If $\mathscr{U}$ is an ultrafilter on $\omega$ and $0=n_0<n_1<\dots$ are arbitrary natural numbers, then there exists an $A\in\mathscr{U}$ with $A\cap[n_i,n_{i+1})=\varnothing$ for infinitely many $i<\omega$.

For $k>0$ take $n_k=k!$, say. To prove the result in Nr. $5$, let $\langle n_k:k\in\omega\rangle$ be such that $0=n_0<n_1<\dots~$. Let $$A=\bigcup_{k<\omega}[n_{2k},n_{2k+1})\;;$$ clearly $$\omega\setminus A=\bigcup_{k<\omega}[n_{2k+1},n_{2k+2})\;.$$ Both $A$ and $\omega\setminus A$ have empty intersection with infinitely many of the intervals $[n_k,n_{k+1})$, and since $\mathscr{U}$ is an ultrafilter, one of $A$ and $\omega\setminus A$ is in $\mathscr{U}$.
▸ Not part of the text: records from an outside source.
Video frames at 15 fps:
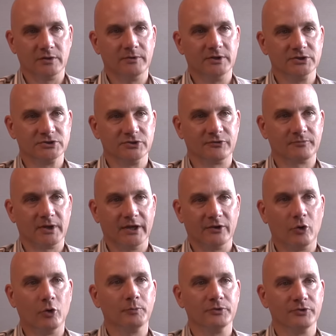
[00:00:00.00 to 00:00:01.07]
in the munitions
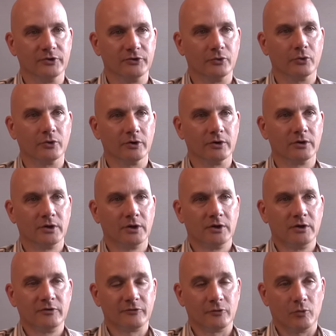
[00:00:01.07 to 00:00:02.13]
plant opened the door
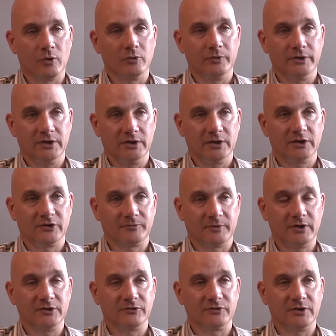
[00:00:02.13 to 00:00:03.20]
for what we
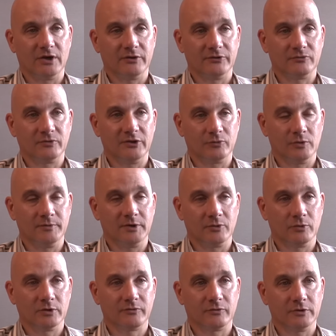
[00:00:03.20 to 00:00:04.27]
experience now as women in
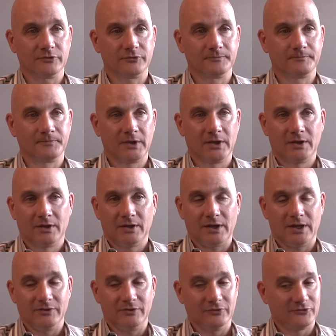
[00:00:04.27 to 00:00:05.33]
the workforce.
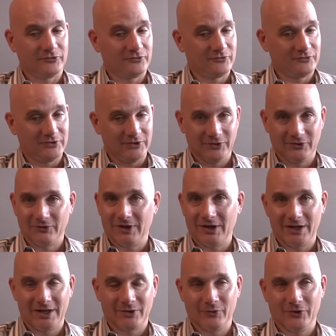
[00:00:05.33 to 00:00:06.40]
And there's still a
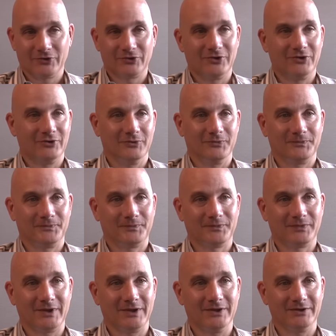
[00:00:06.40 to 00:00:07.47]
lot of work to do,
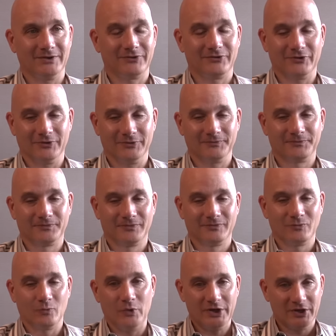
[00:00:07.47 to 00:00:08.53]
and so
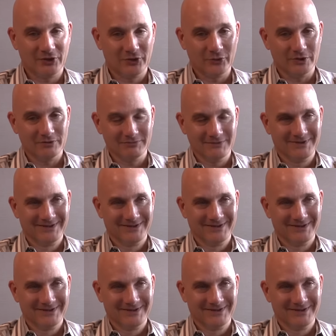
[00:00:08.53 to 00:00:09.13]
we can do it.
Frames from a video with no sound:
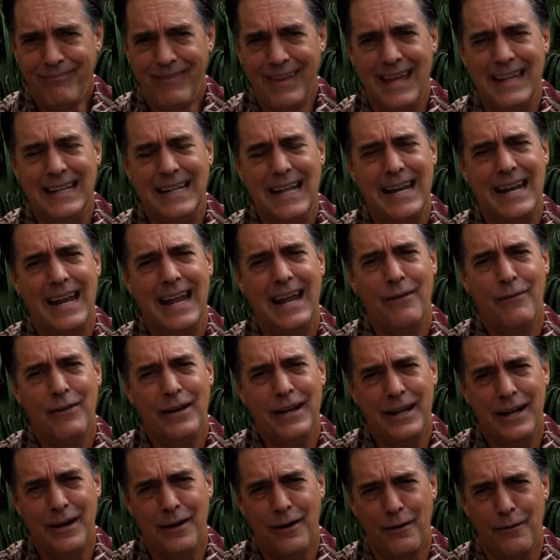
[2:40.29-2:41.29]
And then
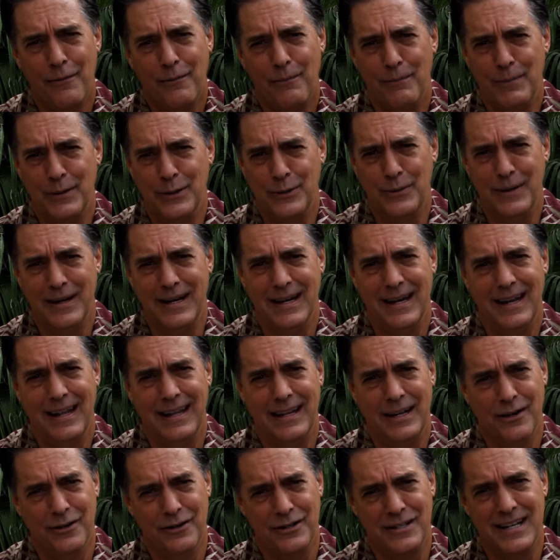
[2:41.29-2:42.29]
every year between
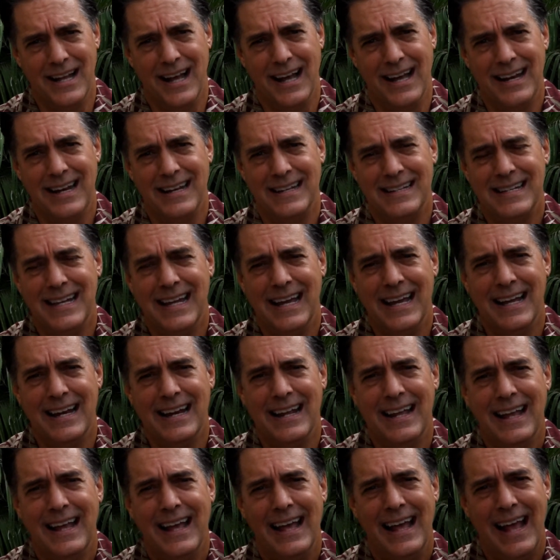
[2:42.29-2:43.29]
years 9 and
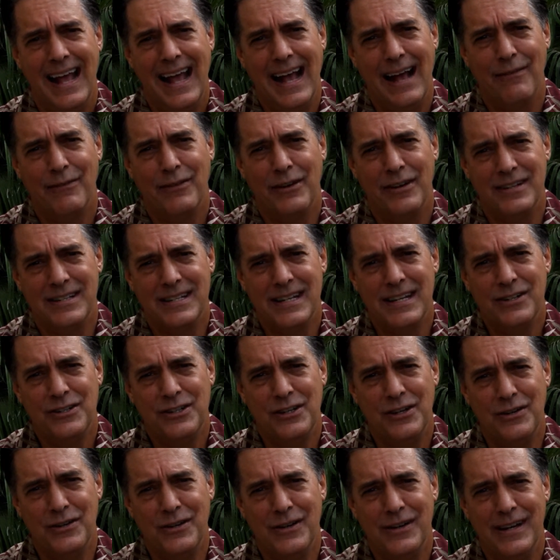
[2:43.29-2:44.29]
10, after it's
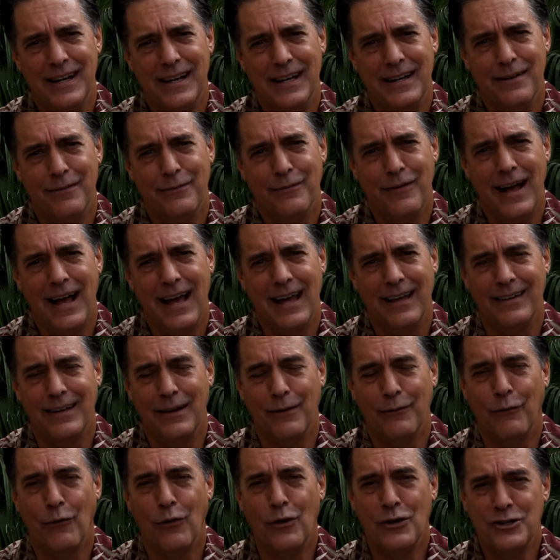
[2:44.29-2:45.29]
issued, you need to file.
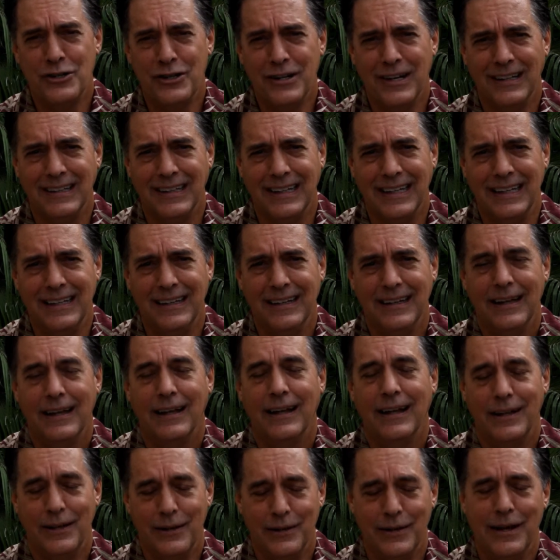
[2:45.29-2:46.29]
Now fortunately,
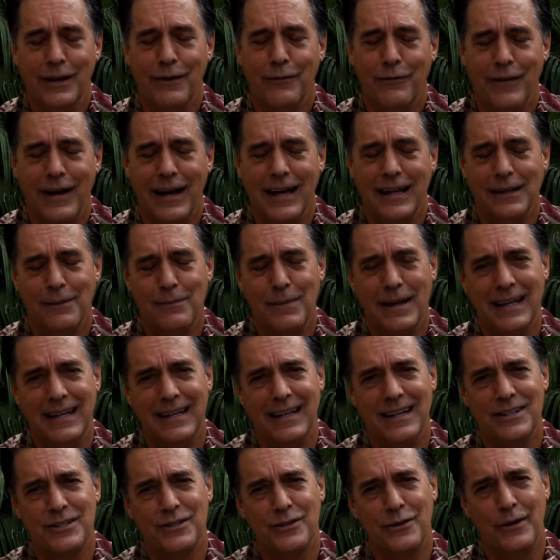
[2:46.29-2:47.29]
you need to file a
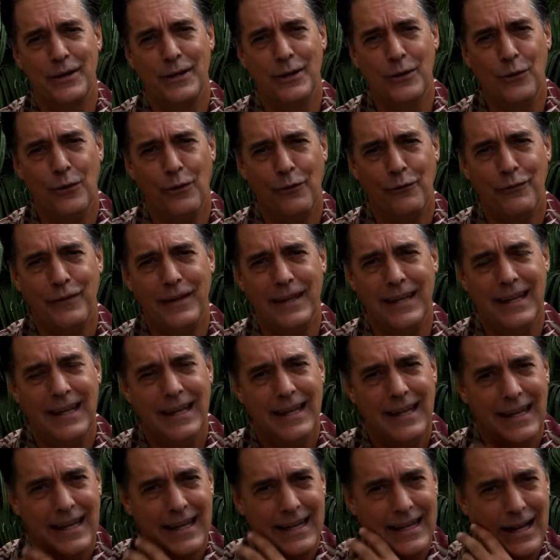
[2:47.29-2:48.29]
maintenance or renewal fee.
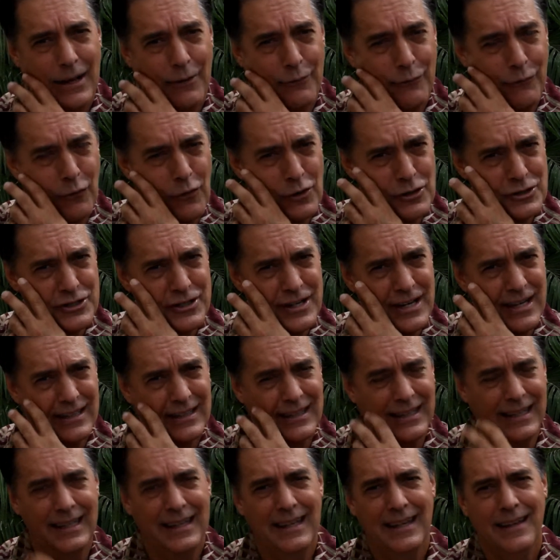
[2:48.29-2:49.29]
Now
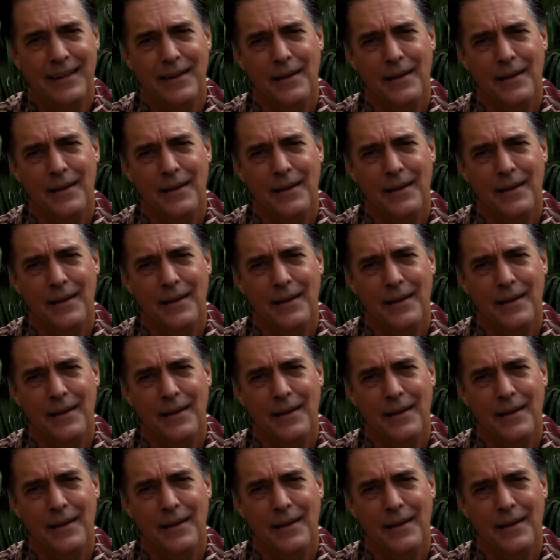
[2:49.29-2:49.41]
fortunately,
For the second question, let $\mathscr{I}=\{A\subseteq\omega:\overline{d}(A)=0\}$, where $\overline d$ is the upper density. It’s not hard to verify that $\mathscr{I}$ is an ideal, so $\mathscr{F}=\{\omega\setminus A:A\in\mathscr{I}\}$ is a filter on $\omega$. Now just let $\mathscr{U}$ be any ultrafilter containing $\mathscr{F}$.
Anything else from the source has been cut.